### Activity
Print the records below exactly as they appear. Omit all pictures.

### Provided entries
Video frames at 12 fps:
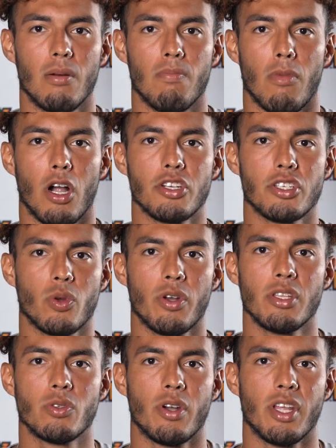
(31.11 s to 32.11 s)
March
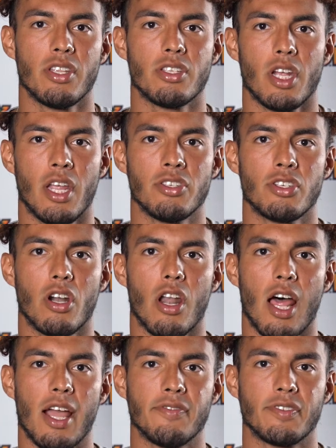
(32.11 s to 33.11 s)
2020 changed our
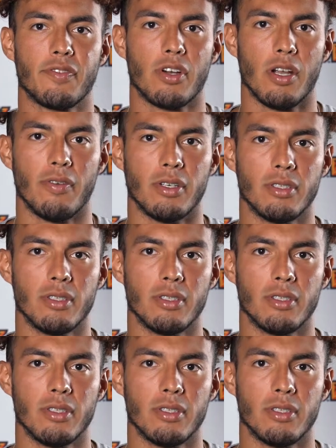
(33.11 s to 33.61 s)
lives forever.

### Solution to the exercise
Video frames at 12 fps:
(31.11 s to 32.11 s)
March
(32.11 s to 33.11 s)
2020 changed our
(33.11 s to 33.61 s)
lives forever.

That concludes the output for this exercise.